Entries taken from a collection
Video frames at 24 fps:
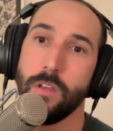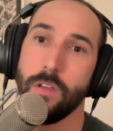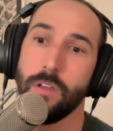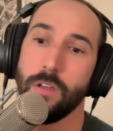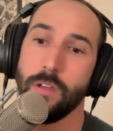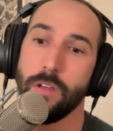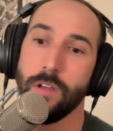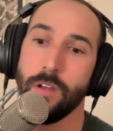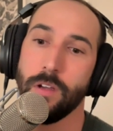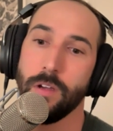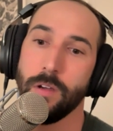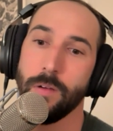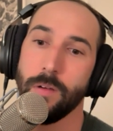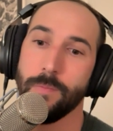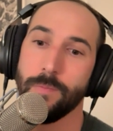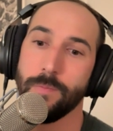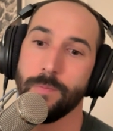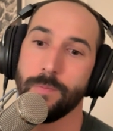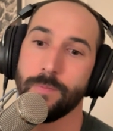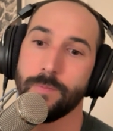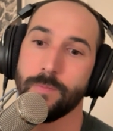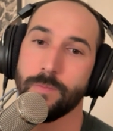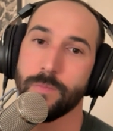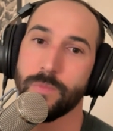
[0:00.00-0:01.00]
Um,
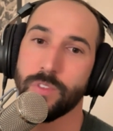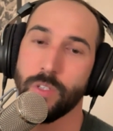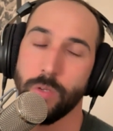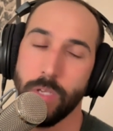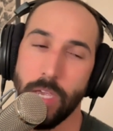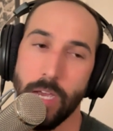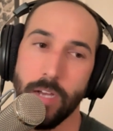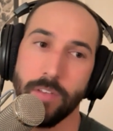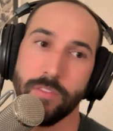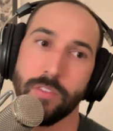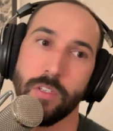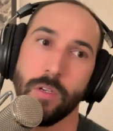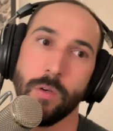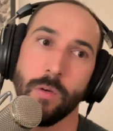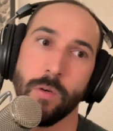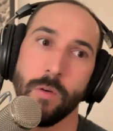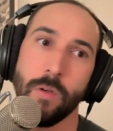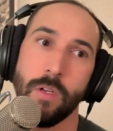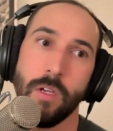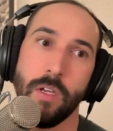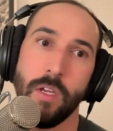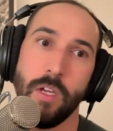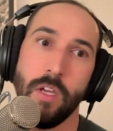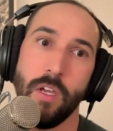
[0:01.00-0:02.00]
so yeah, so
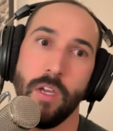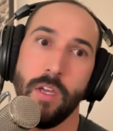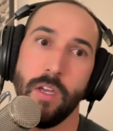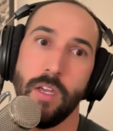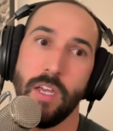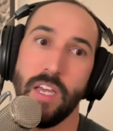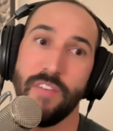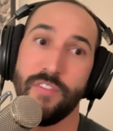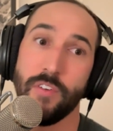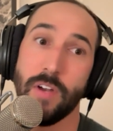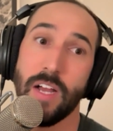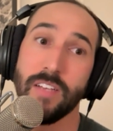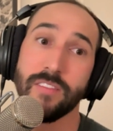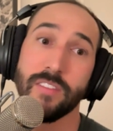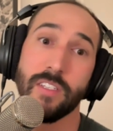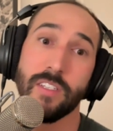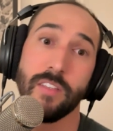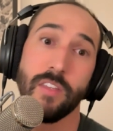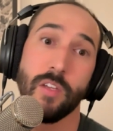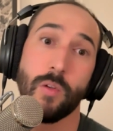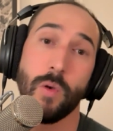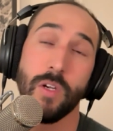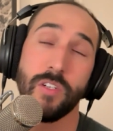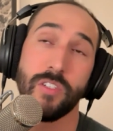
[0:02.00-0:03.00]
if you're asking
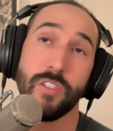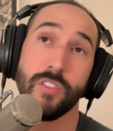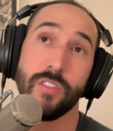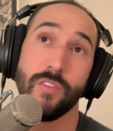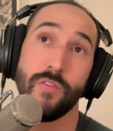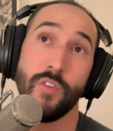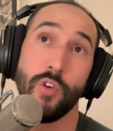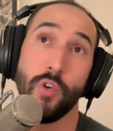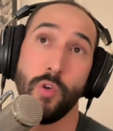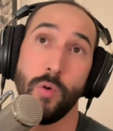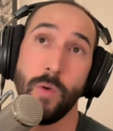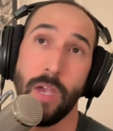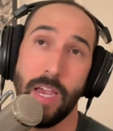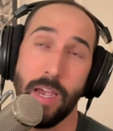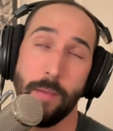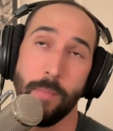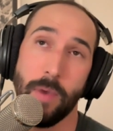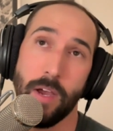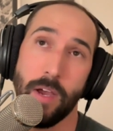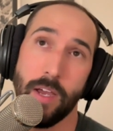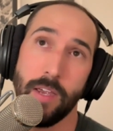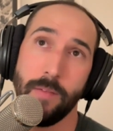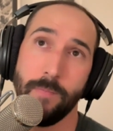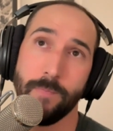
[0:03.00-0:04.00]
the questions of who
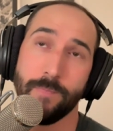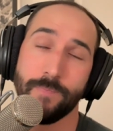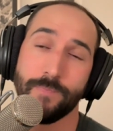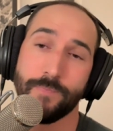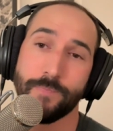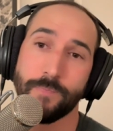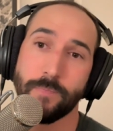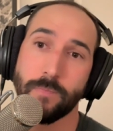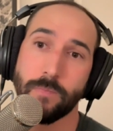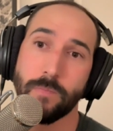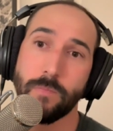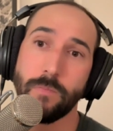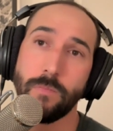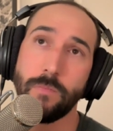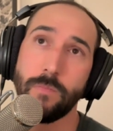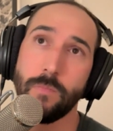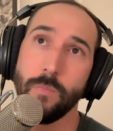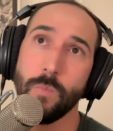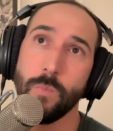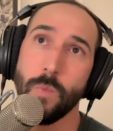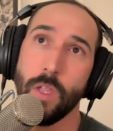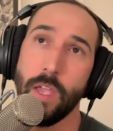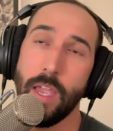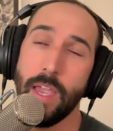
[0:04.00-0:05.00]
am I
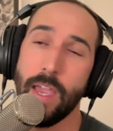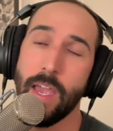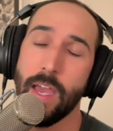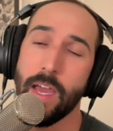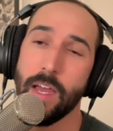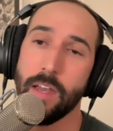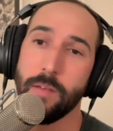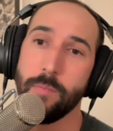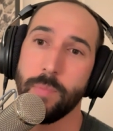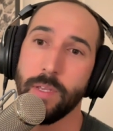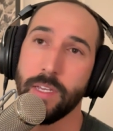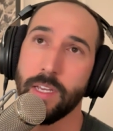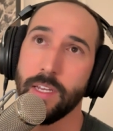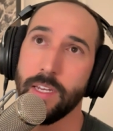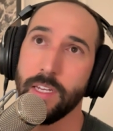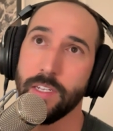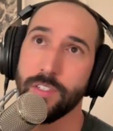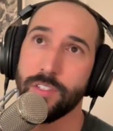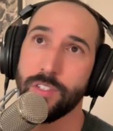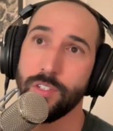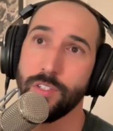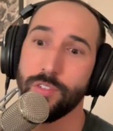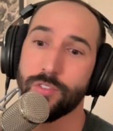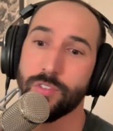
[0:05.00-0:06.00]
and
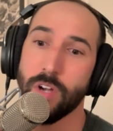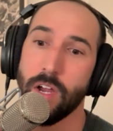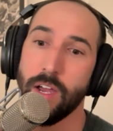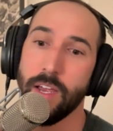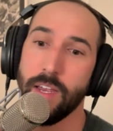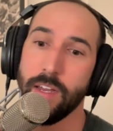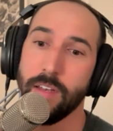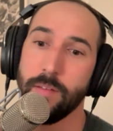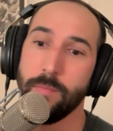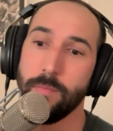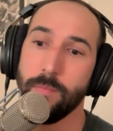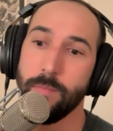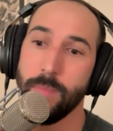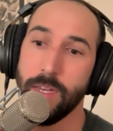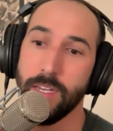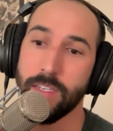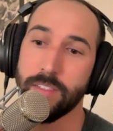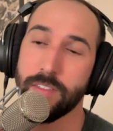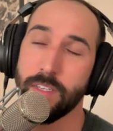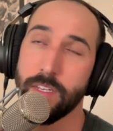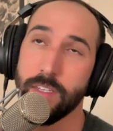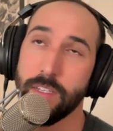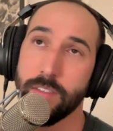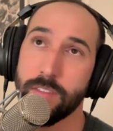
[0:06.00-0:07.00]
beginning to try and make
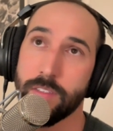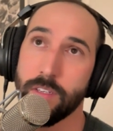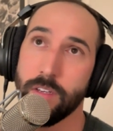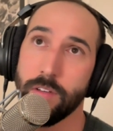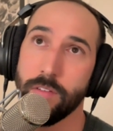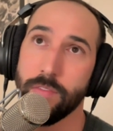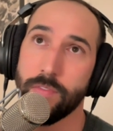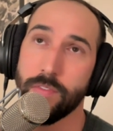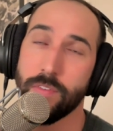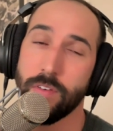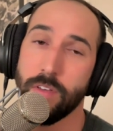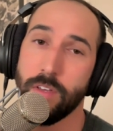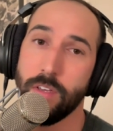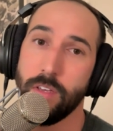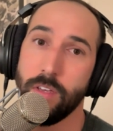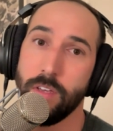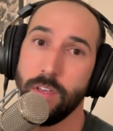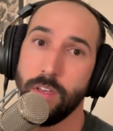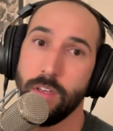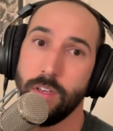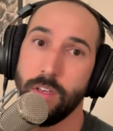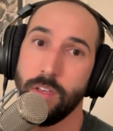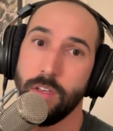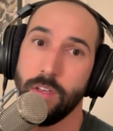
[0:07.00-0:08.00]
sense of
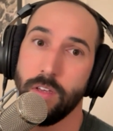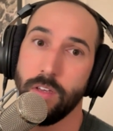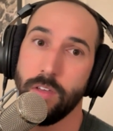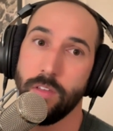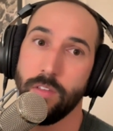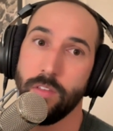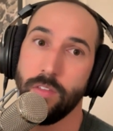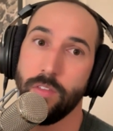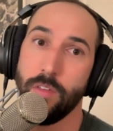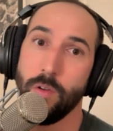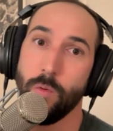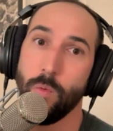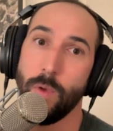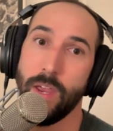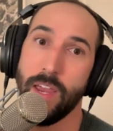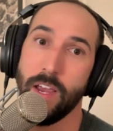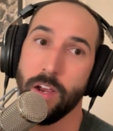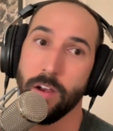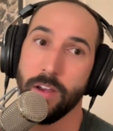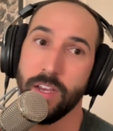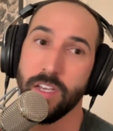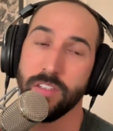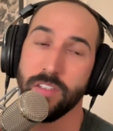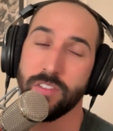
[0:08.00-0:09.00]
the
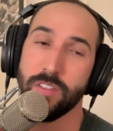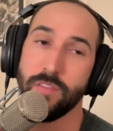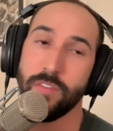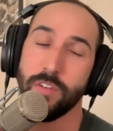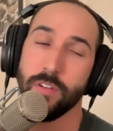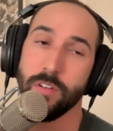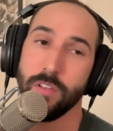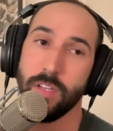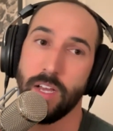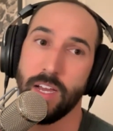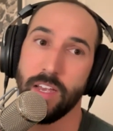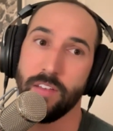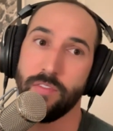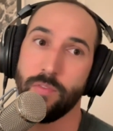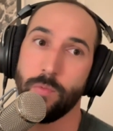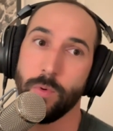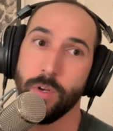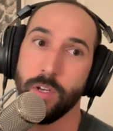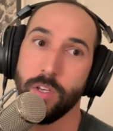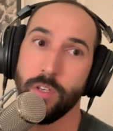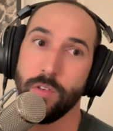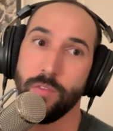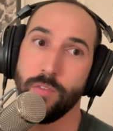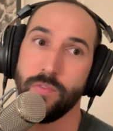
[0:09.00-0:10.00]
areas of your life
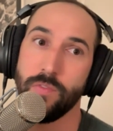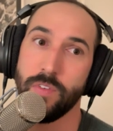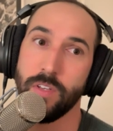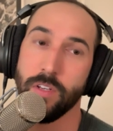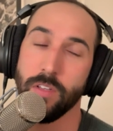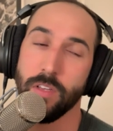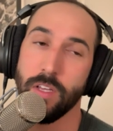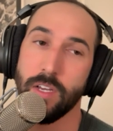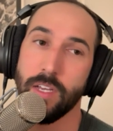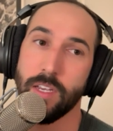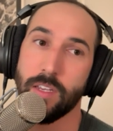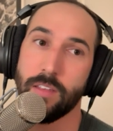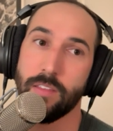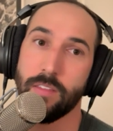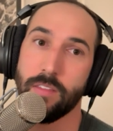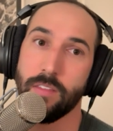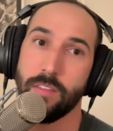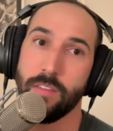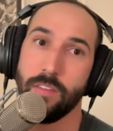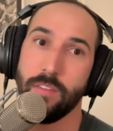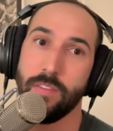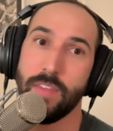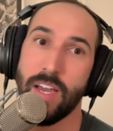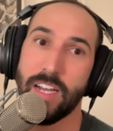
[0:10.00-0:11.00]
where you feel like
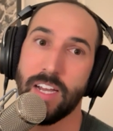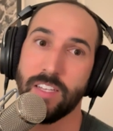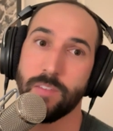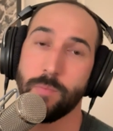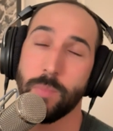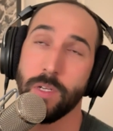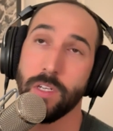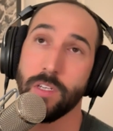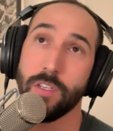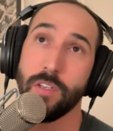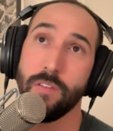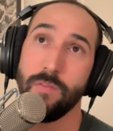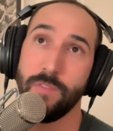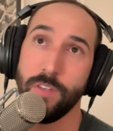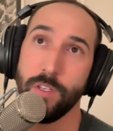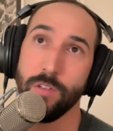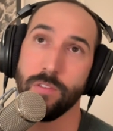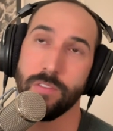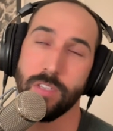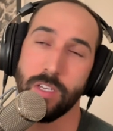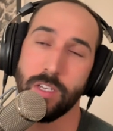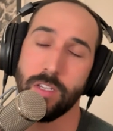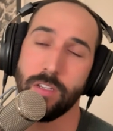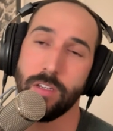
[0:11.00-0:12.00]
that's been
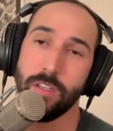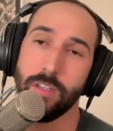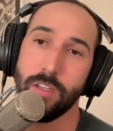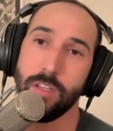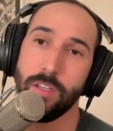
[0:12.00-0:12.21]
confusing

## PROMPT
Print the stretch of the data from the line with "[0:09.00-0:10.00]" through its last line, exactly and with both ends kept. Omit pictures.

## WRITTEN RESPONSE
[0:09.00-0:10.00]
areas of your life
[0:10.00-0:11.00]
where you feel like
[0:11.00-0:12.00]
that's been
[0:12.00-0:12.21]
confusing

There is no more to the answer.